### Aim of the task
If a record below holds a picture, drop the picture and restate everything else word for word.

### Available data
■ ■ ■

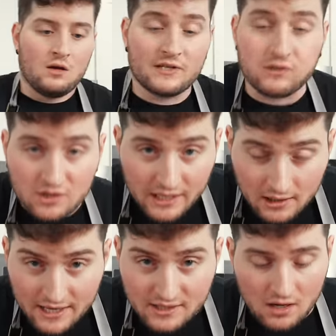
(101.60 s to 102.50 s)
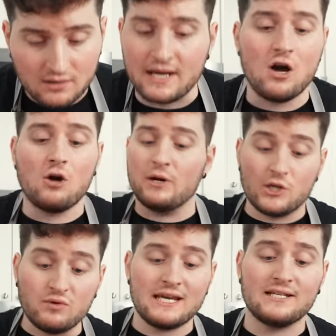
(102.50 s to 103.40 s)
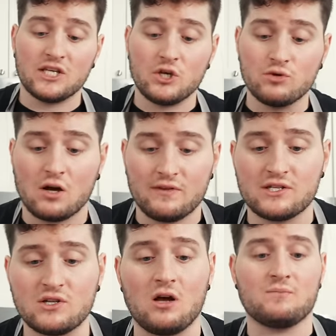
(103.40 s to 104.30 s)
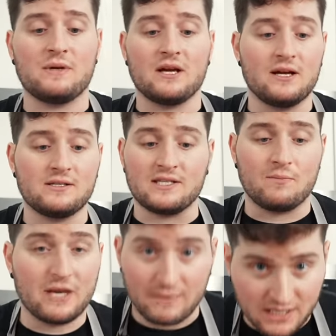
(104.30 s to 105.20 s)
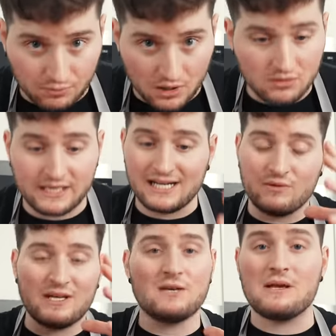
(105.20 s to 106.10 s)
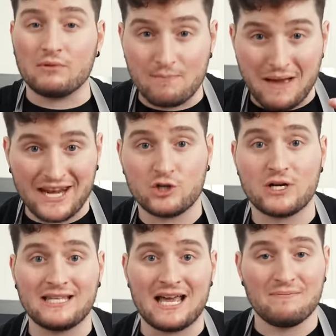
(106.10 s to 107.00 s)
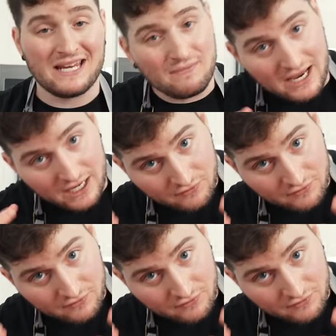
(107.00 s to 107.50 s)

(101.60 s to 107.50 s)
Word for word: This looks like a lot of salt, I know, but you need to use all this salt because it's a big piece of protein and you need to be able to penetrate that meat, make it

■ ■ ■

### Exercise result
(101.60 s to 102.50 s)
(102.50 s to 103.40 s)
(103.40 s to 104.30 s)
(104.30 s to 105.20 s)
(105.20 s to 106.10 s)
(106.10 s to 107.00 s)
(107.00 s to 107.50 s)

(101.60 s to 107.50 s)
Word for word: This looks like a lot of salt, I know, but you need to use all this salt because it's a big piece of protein and you need to be able to penetrate that meat, make it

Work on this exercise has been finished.